Politwoops, an archive of tweets that politicians have deleted from Twitter after posting, is once again active and searchable. The website allows for searching of an individual politician's deleted tweets, filtering by state, political party or political office, and keyword searching. Currently the archive covers Twitter accounts for elected officials and candidates for president, Senate, House and governor, with plans to expand to executive branch officials and state representatives. 

The archive is a project of the Sunlight Foundation, which had previously operated it from 2012 until May 2015 when Twitter shut down API access for the Politwoops archive. Twitter and the Sunlight Foundation reached an agreement at the end of December to restore access to the deleted tweet data, which was officially relaunched yesterday.  

An example of recent deleted tweets from the presidential campaign. 

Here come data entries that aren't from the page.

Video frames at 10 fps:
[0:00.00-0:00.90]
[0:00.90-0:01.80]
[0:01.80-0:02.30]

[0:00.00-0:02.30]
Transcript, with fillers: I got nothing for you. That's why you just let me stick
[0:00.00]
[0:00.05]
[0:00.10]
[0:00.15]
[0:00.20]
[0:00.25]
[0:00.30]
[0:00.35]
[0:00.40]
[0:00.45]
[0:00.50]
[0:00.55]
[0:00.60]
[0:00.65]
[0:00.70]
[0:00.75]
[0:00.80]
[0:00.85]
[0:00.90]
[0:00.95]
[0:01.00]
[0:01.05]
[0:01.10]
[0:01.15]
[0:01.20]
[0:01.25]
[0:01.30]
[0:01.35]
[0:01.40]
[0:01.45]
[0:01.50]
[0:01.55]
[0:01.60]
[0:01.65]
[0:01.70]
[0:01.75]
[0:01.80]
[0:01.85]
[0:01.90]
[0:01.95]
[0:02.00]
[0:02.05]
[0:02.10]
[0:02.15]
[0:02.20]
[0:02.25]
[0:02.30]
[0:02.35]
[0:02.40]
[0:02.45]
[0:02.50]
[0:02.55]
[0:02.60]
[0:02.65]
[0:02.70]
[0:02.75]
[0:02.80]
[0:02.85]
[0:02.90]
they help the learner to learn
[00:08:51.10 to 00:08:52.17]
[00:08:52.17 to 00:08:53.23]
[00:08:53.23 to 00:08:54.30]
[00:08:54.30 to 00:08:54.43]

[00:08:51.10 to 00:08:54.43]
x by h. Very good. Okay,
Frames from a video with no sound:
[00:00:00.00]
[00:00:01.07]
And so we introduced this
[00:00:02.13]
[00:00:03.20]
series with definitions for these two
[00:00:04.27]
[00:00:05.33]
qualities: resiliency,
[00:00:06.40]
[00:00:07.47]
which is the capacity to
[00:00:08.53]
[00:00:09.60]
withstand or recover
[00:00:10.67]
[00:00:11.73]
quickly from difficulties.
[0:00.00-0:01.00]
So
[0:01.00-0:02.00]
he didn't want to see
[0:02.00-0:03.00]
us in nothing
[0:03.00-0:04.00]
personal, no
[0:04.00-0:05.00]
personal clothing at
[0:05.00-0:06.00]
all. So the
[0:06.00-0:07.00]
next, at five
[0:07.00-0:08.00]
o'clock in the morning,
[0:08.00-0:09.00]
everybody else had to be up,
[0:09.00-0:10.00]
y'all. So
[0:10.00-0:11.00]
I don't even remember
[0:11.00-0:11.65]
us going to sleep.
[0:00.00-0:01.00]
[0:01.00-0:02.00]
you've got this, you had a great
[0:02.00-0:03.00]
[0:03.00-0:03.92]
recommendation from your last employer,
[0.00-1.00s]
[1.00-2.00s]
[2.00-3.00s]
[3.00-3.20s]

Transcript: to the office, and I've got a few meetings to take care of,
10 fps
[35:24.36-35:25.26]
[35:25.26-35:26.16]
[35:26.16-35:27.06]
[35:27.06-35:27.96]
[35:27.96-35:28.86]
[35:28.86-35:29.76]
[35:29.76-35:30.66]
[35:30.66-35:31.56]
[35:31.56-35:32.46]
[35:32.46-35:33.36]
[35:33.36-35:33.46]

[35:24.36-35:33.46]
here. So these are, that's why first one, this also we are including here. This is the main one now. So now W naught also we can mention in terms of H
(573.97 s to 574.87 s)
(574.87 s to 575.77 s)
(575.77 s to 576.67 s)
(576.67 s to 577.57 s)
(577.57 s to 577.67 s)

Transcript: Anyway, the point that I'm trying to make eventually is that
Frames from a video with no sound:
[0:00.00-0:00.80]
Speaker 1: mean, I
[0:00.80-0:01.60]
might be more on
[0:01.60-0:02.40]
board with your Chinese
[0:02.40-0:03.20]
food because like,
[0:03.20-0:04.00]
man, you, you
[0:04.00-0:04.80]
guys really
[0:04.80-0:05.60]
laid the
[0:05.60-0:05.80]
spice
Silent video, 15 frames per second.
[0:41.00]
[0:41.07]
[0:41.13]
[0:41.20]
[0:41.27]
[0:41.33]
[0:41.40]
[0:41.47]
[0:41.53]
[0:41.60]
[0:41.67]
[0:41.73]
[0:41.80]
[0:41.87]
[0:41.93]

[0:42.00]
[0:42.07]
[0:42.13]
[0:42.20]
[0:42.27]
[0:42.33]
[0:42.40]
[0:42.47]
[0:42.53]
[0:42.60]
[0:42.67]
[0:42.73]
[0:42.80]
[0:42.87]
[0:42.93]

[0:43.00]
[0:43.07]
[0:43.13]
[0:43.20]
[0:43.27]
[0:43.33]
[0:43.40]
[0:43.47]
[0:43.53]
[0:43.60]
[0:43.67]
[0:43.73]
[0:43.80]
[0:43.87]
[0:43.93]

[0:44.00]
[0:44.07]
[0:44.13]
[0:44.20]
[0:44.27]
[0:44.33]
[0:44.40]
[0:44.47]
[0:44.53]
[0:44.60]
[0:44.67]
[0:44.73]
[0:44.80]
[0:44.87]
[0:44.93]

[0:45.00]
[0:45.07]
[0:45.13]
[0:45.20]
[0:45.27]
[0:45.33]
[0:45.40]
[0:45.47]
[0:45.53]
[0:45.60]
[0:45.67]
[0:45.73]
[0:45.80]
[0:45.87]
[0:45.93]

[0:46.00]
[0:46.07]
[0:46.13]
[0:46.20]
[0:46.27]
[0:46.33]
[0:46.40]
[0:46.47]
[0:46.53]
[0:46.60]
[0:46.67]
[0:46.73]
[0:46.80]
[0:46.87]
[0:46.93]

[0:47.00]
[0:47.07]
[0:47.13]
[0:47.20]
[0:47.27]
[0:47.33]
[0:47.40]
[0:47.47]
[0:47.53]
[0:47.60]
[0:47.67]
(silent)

An example of recent deleted tweets from the presidential campaign. 

An advertised upgrade of this relaunched version of the archive: Politwoops will now consist of a complete archive of all political tweets that have been deleted, whereas the prior version was curated to contain only more important content (for example the change in messaging following the return of POW Sgt. Bowe Bergdahl). As many tweets are deleted for typographical reasons or are duplicate postings, Politwoops also plans to introduce new filtering tools to make these easier to sort out. 

A note for when researching with the Politwoops archive: the 8 month shutoff means there is a gap between May 15, 2015 and January 25, 2016 during which no deleted tweets were archived.

The Politwoops gap between the last tweets captured before the shutoff in May 2015, and the first tweets captured when the archive was reactivated in late-January 2016.

The Politwoops gap between the last tweets captured before the shutoff in May 2015, and the first tweets captured when the archive was reactivated in late-January 2016.